**What the exercise asks**
Full transcription, minus images: write out the listing below exactly as it appears.

(Records provided)

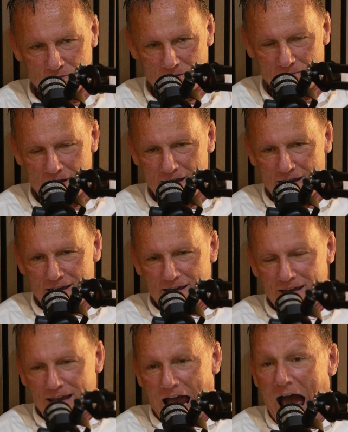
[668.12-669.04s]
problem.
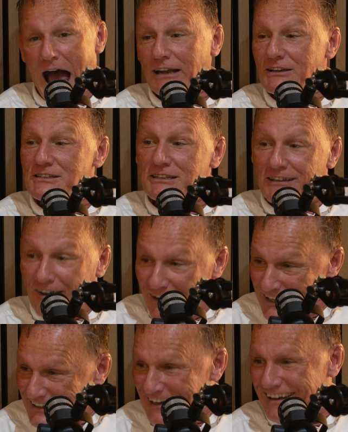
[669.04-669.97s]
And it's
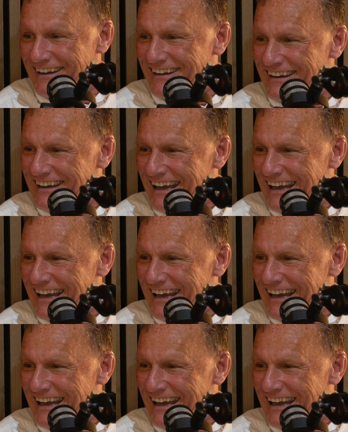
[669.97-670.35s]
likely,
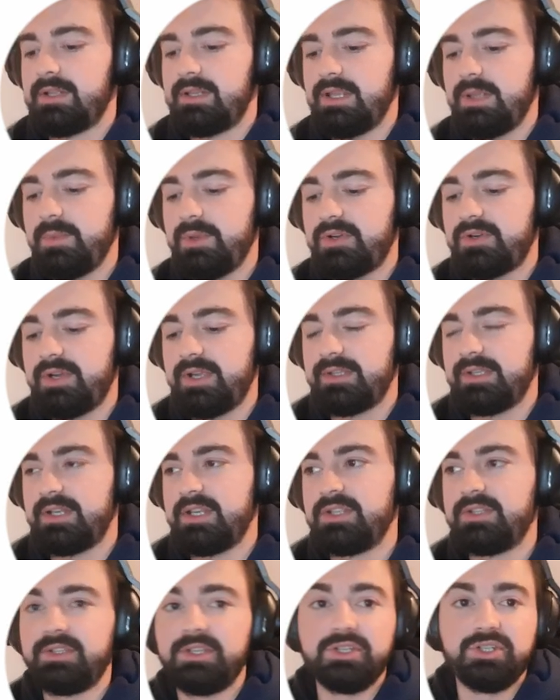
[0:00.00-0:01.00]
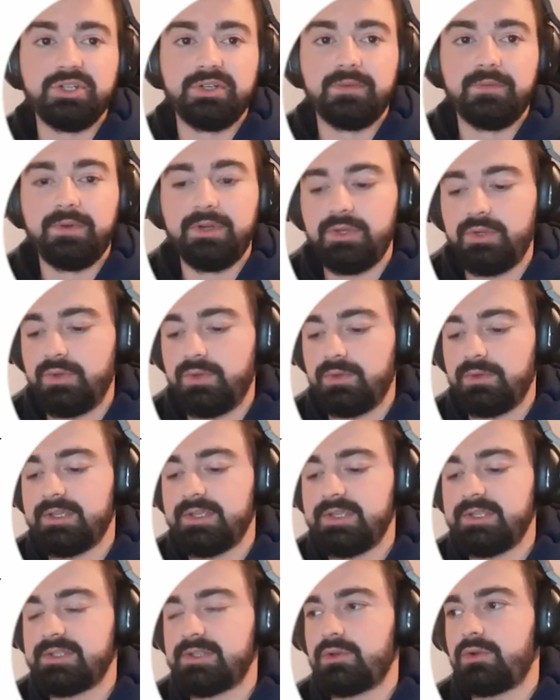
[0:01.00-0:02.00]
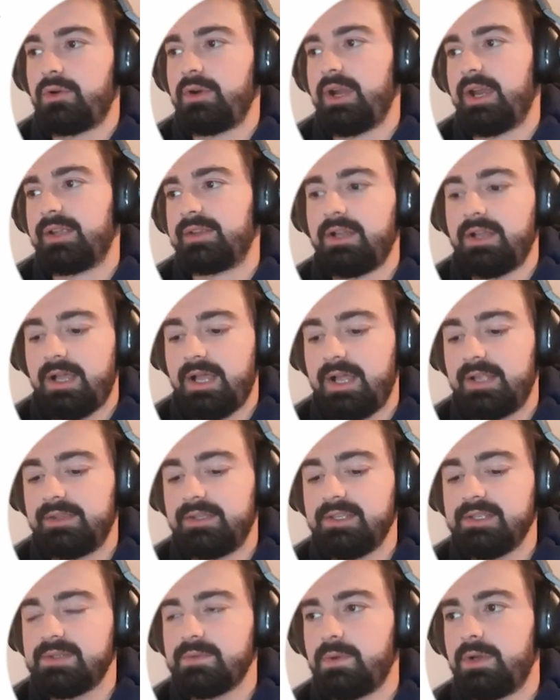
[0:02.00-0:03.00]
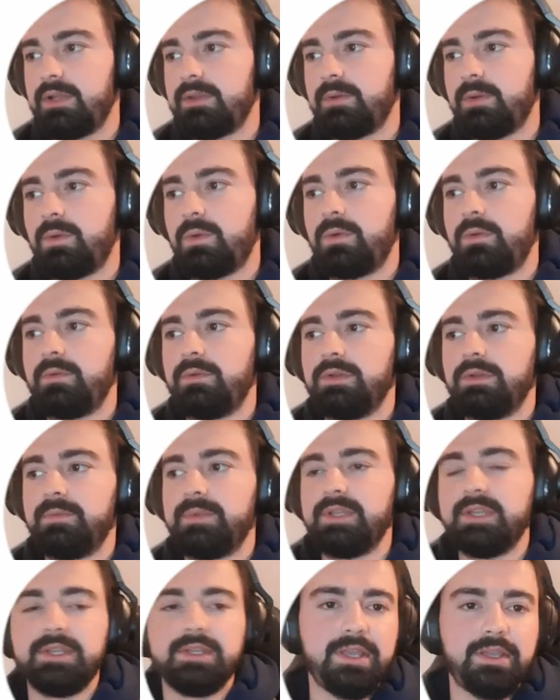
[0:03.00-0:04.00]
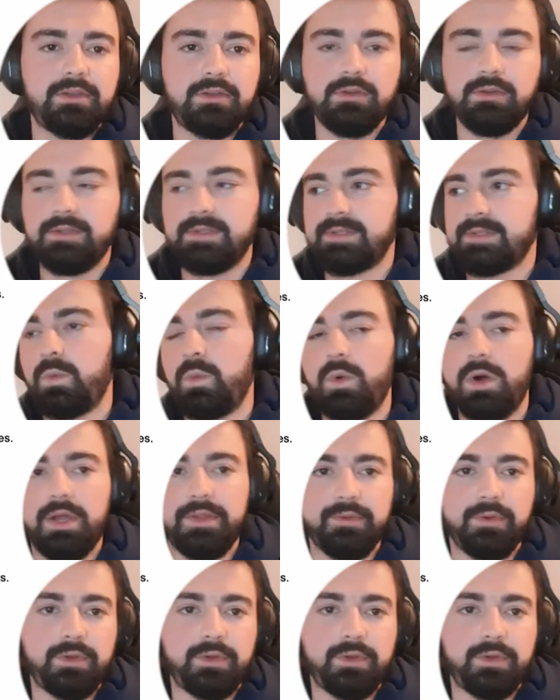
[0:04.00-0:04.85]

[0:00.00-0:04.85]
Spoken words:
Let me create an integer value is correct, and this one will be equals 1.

(End Records provided)

**Result for this task**
[668.12-669.04s]
problem.
[669.04-669.97s]
And it's
[669.97-670.35s]
likely,
[0:00.00-0:01.00]
[0:01.00-0:02.00]
[0:02.00-0:03.00]
[0:03.00-0:04.00]
[0:04.00-0:04.85]

[0:00.00-0:04.85]
Spoken words:
Let me create an integer value is correct, and this one will be equals 1.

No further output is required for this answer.